A core reason why such projects have failed is often tied to a breakdown in communication, stressed Endava CTO Matt Cloke. In some cases that’s when technological teams creating new systems aren’t getting feedback from teams who are executing the work, what tech would make their jobs easier and more efficient. So that means that even if an end product has all the technological bells and whistles, it may wind up on the scrap heap if no one internally actually uses it. 

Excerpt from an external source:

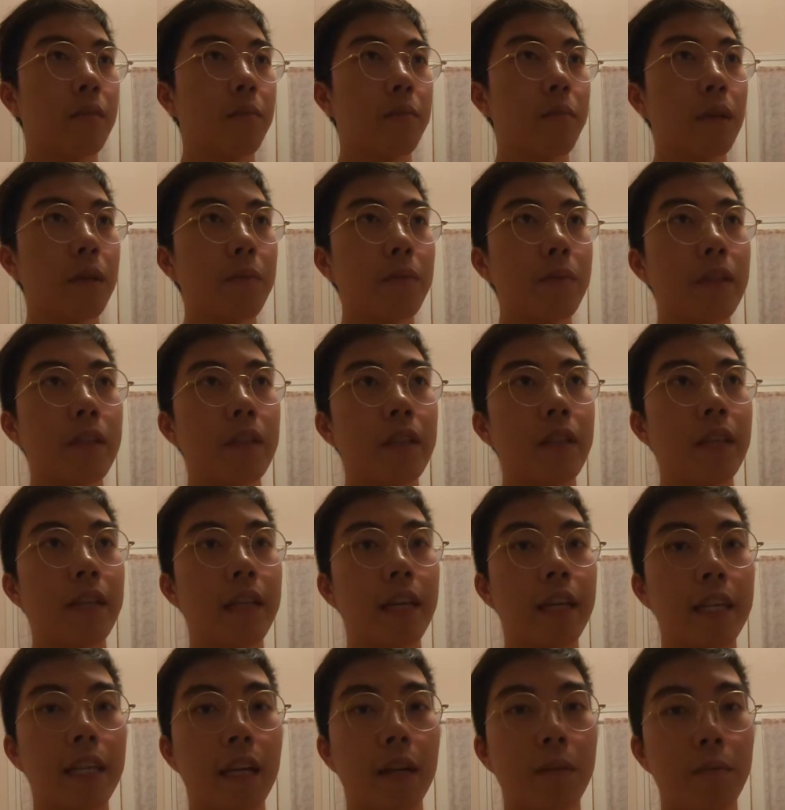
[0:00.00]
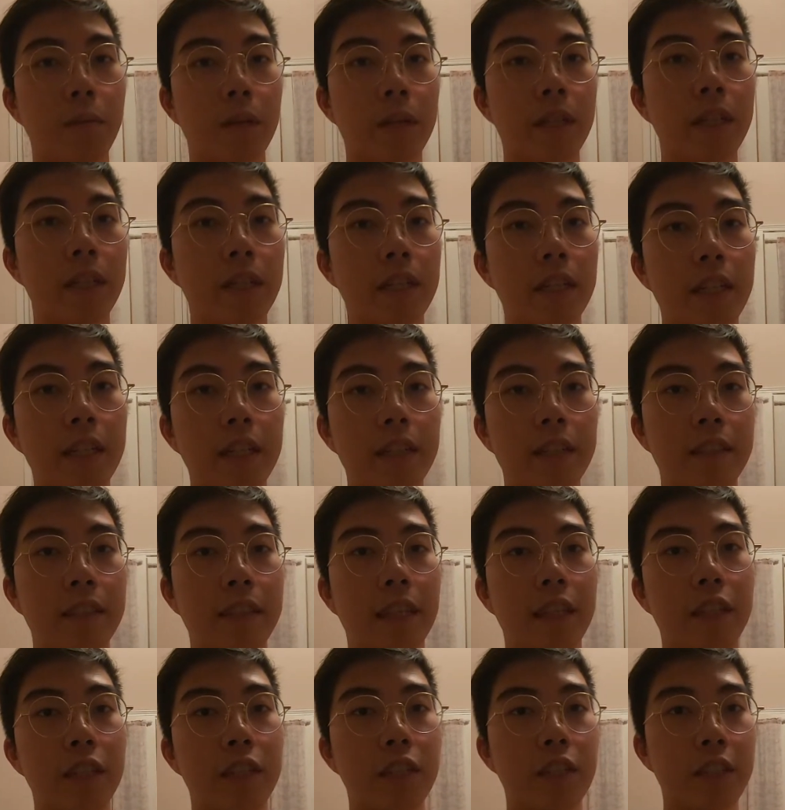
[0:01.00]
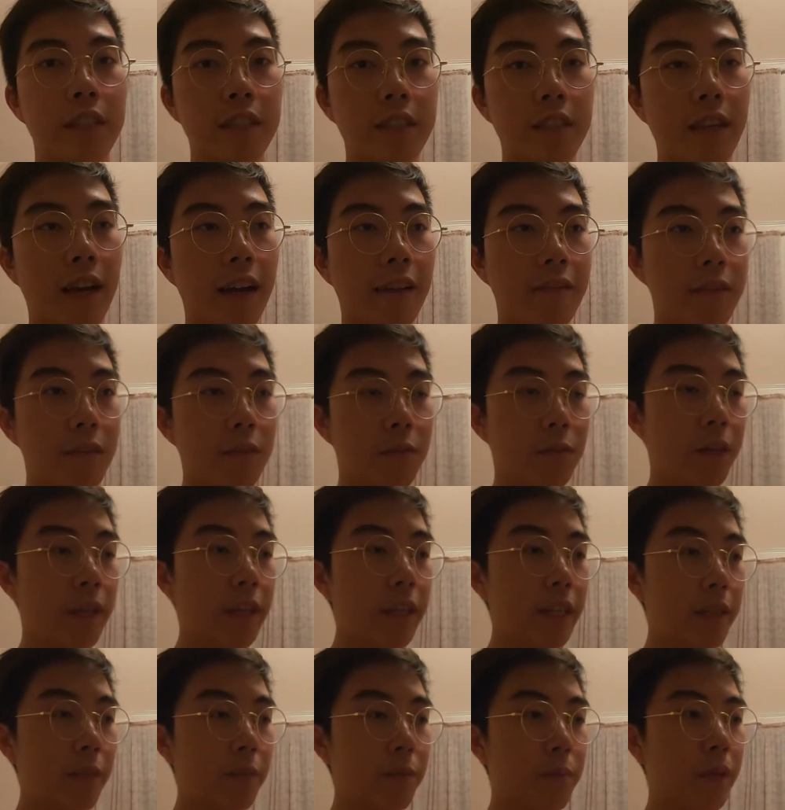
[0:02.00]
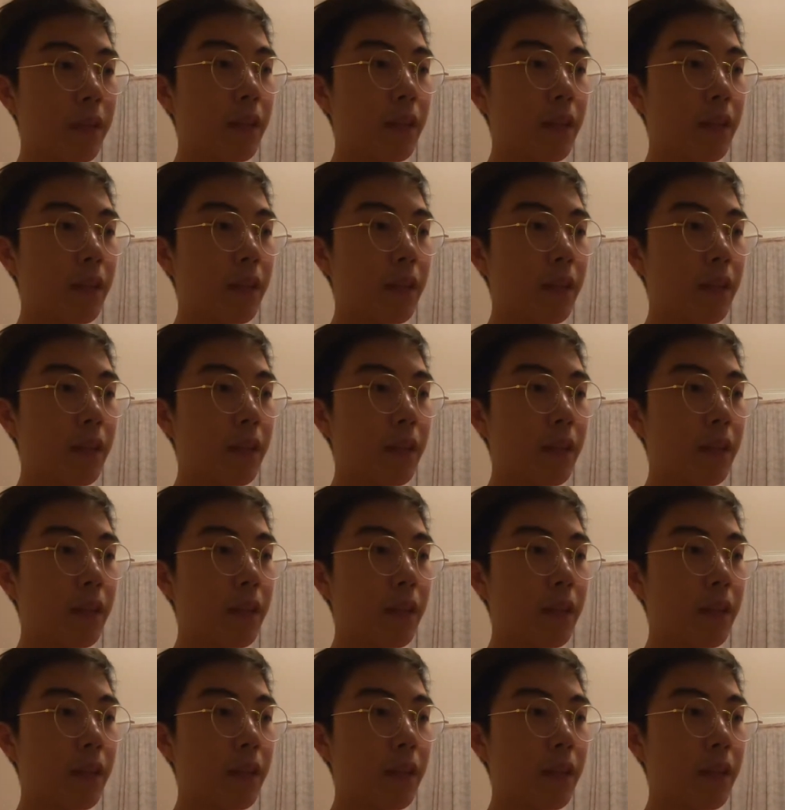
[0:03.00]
maybe the daytime running lights that just have the white.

“There is this kind of quest for productivity. Businesses are focused quite deeply on it. So it's not about cutting heads, but about how can we do more with what we have, as opposed to necessarily hiring more people.”
Matt Cloke, CTO, Endava.

Or it can simply be that after huge investment in the tech, senior leadership fails to communicate why it’s being rolled out, so staff are non the wiser and default to former processes. 

This “employee engagement problem” will remain as businesses race to integrate AI if they make the same mistakes and don’t communicate their strategy effectively to employees, he stressed. “Where we’ve delivered [digital transformation projects] and we’ve seen that kind of bad behavior, there seems to be a – let’s call it stress level – that exists in the senior parts of the organization whether it’s a crunch on profits or revenues, or there’s a driver that is causing stress at this type of level. But the right articulation doesn’t make it down inside the organization,” said Cloke. 

This year, businesses are regrouping after the subdued financial year most had in 2023, and leaders are occupied with attaining high productivity, said Cloke. “There is this kind of quest for productivity. Businesses are focused quite deeply on it. So it’s not about cutting heads, but about how can we do more with what we have, as opposed to necessarily hiring more people,” he added.